[[ Material to process, beginning ]]
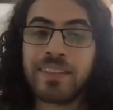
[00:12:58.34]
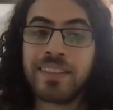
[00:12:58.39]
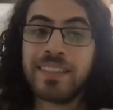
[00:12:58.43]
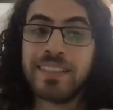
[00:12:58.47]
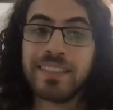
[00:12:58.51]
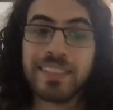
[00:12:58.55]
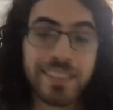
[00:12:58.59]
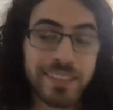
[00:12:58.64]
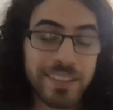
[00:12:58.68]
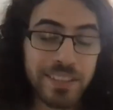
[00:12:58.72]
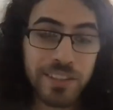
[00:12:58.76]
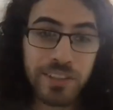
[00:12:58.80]

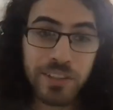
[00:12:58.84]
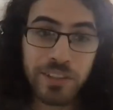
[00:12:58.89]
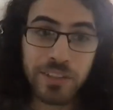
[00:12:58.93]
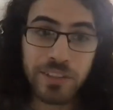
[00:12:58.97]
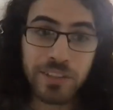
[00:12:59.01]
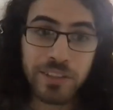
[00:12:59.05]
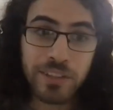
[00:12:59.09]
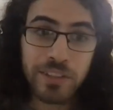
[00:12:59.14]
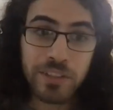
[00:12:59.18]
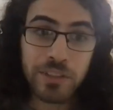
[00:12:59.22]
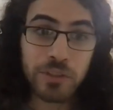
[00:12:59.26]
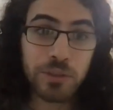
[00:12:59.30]
Still,
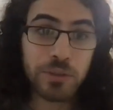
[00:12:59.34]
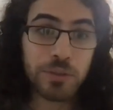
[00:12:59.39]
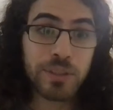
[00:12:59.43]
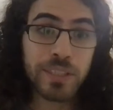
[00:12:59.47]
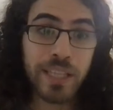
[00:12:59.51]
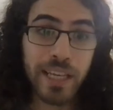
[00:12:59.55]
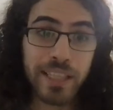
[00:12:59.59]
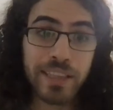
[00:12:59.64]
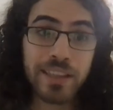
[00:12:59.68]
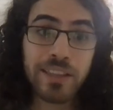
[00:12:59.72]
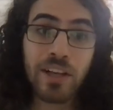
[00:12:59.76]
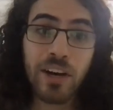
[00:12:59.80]
you
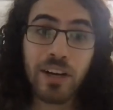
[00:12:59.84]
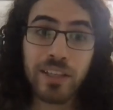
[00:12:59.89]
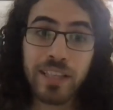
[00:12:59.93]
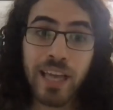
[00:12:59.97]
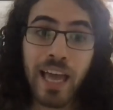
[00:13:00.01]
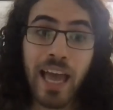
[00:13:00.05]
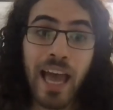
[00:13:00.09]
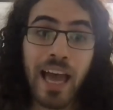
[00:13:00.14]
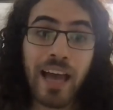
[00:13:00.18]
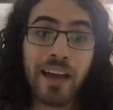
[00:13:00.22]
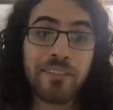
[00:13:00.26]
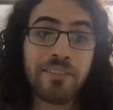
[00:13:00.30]
cannot
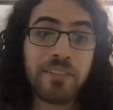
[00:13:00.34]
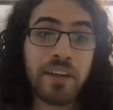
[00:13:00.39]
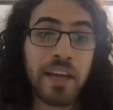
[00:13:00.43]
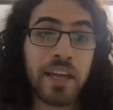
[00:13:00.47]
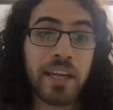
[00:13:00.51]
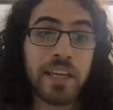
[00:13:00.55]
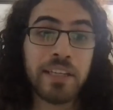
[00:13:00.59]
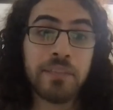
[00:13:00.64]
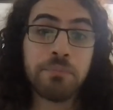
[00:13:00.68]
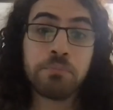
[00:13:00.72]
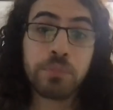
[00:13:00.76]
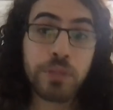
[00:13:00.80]
have
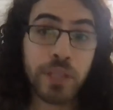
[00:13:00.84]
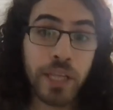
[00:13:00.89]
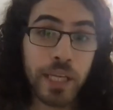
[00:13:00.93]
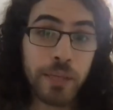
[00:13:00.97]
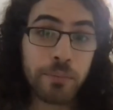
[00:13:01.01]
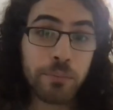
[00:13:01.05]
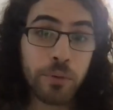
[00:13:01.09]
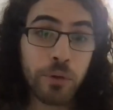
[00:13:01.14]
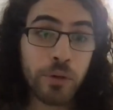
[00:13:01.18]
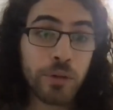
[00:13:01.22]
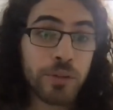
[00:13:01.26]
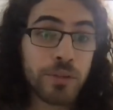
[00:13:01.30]
a
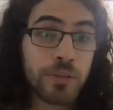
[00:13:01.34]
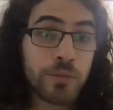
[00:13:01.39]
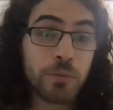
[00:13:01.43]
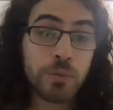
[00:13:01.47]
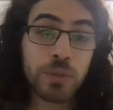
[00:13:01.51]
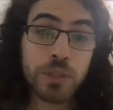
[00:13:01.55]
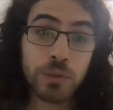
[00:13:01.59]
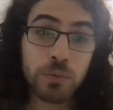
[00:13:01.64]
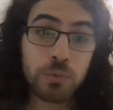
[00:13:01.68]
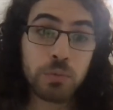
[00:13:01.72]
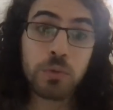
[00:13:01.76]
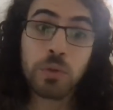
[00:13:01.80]
playbook
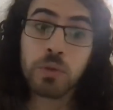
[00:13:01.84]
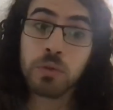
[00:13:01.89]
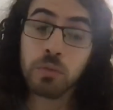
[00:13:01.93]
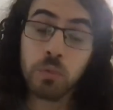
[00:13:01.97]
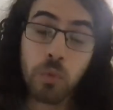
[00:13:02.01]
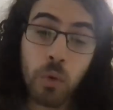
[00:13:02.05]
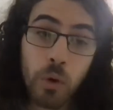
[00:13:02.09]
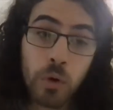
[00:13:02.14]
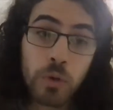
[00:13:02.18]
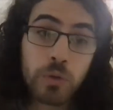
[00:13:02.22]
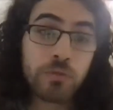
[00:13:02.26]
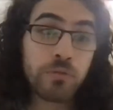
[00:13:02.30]
which would
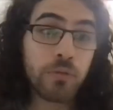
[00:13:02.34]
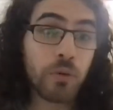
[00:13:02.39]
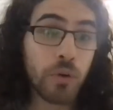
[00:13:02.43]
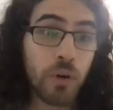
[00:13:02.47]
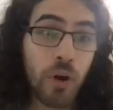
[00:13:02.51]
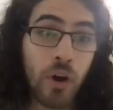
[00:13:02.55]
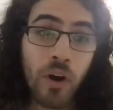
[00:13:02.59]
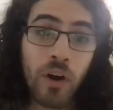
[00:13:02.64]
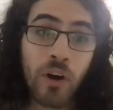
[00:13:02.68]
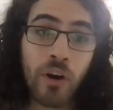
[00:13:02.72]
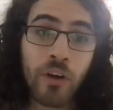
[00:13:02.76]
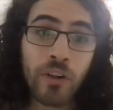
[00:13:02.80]
work for
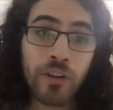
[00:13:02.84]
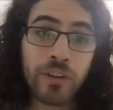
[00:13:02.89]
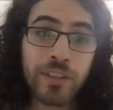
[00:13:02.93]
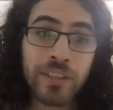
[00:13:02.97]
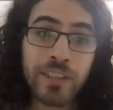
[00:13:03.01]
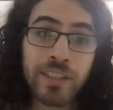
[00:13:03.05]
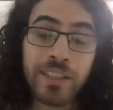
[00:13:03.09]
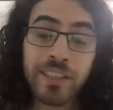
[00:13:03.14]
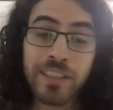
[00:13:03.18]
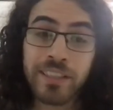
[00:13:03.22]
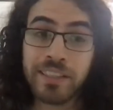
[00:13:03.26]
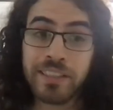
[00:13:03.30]
all.
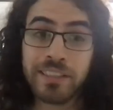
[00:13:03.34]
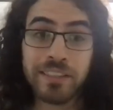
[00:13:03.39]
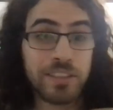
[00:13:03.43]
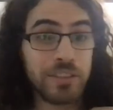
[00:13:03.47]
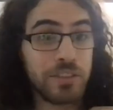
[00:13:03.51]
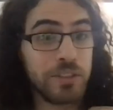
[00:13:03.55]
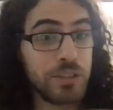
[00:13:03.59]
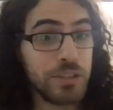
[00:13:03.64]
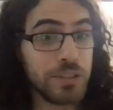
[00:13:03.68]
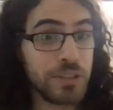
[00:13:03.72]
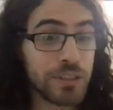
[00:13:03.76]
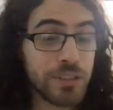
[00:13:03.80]

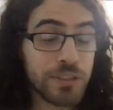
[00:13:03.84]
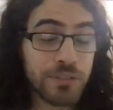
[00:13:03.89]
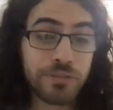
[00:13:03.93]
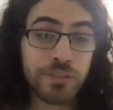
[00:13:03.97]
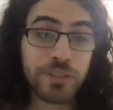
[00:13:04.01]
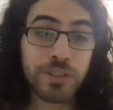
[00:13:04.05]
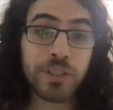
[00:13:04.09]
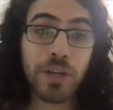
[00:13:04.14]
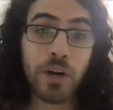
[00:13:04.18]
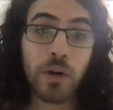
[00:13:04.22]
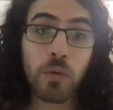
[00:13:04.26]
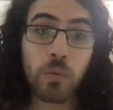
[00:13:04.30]
You need to
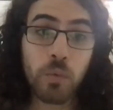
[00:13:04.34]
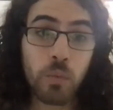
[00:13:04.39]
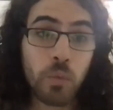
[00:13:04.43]
figure out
[[ Material to process, end ]]
Aim of the task: Copy out all the data above exactly, minus the images.

Answer below:
[00:12:58.34]
[00:12:58.39]
[00:12:58.43]
[00:12:58.47]
[00:12:58.51]
[00:12:58.55]
[00:12:58.59]
[00:12:58.64]
[00:12:58.68]
[00:12:58.72]
[00:12:58.76]
[00:12:58.80]

[00:12:58.84]
[00:12:58.89]
[00:12:58.93]
[00:12:58.97]
[00:12:59.01]
[00:12:59.05]
[00:12:59.09]
[00:12:59.14]
[00:12:59.18]
[00:12:59.22]
[00:12:59.26]
[00:12:59.30]
Still,
[00:12:59.34]
[00:12:59.39]
[00:12:59.43]
[00:12:59.47]
[00:12:59.51]
[00:12:59.55]
[00:12:59.59]
[00:12:59.64]
[00:12:59.68]
[00:12:59.72]
[00:12:59.76]
[00:12:59.80]
you
[00:12:59.84]
[00:12:59.89]
[00:12:59.93]
[00:12:59.97]
[00:13:00.01]
[00:13:00.05]
[00:13:00.09]
[00:13:00.14]
[00:13:00.18]
[00:13:00.22]
[00:13:00.26]
[00:13:00.30]
cannot
[00:13:00.34]
[00:13:00.39]
[00:13:00.43]
[00:13:00.47]
[00:13:00.51]
[00:13:00.55]
[00:13:00.59]
[00:13:00.64]
[00:13:00.68]
[00:13:00.72]
[00:13:00.76]
[00:13:00.80]
have
[00:13:00.84]
[00:13:00.89]
[00:13:00.93]
[00:13:00.97]
[00:13:01.01]
[00:13:01.05]
[00:13:01.09]
[00:13:01.14]
[00:13:01.18]
[00:13:01.22]
[00:13:01.26]
[00:13:01.30]
a
[00:13:01.34]
[00:13:01.39]
[00:13:01.43]
[00:13:01.47]
[00:13:01.51]
[00:13:01.55]
[00:13:01.59]
[00:13:01.64]
[00:13:01.68]
[00:13:01.72]
[00:13:01.76]
[00:13:01.80]
playbook
[00:13:01.84]
[00:13:01.89]
[00:13:01.93]
[00:13:01.97]
[00:13:02.01]
[00:13:02.05]
[00:13:02.09]
[00:13:02.14]
[00:13:02.18]
[00:13:02.22]
[00:13:02.26]
[00:13:02.30]
which would
[00:13:02.34]
[00:13:02.39]
[00:13:02.43]
[00:13:02.47]
[00:13:02.51]
[00:13:02.55]
[00:13:02.59]
[00:13:02.64]
[00:13:02.68]
[00:13:02.72]
[00:13:02.76]
[00:13:02.80]
work for
[00:13:02.84]
[00:13:02.89]
[00:13:02.93]
[00:13:02.97]
[00:13:03.01]
[00:13:03.05]
[00:13:03.09]
[00:13:03.14]
[00:13:03.18]
[00:13:03.22]
[00:13:03.26]
[00:13:03.30]
all.
[00:13:03.34]
[00:13:03.39]
[00:13:03.43]
[00:13:03.47]
[00:13:03.51]
[00:13:03.55]
[00:13:03.59]
[00:13:03.64]
[00:13:03.68]
[00:13:03.72]
[00:13:03.76]
[00:13:03.80]

[00:13:03.84]
[00:13:03.89]
[00:13:03.93]
[00:13:03.97]
[00:13:04.01]
[00:13:04.05]
[00:13:04.09]
[00:13:04.14]
[00:13:04.18]
[00:13:04.22]
[00:13:04.26]
[00:13:04.30]
You need to
[00:13:04.34]
[00:13:04.39]
[00:13:04.43]
figure out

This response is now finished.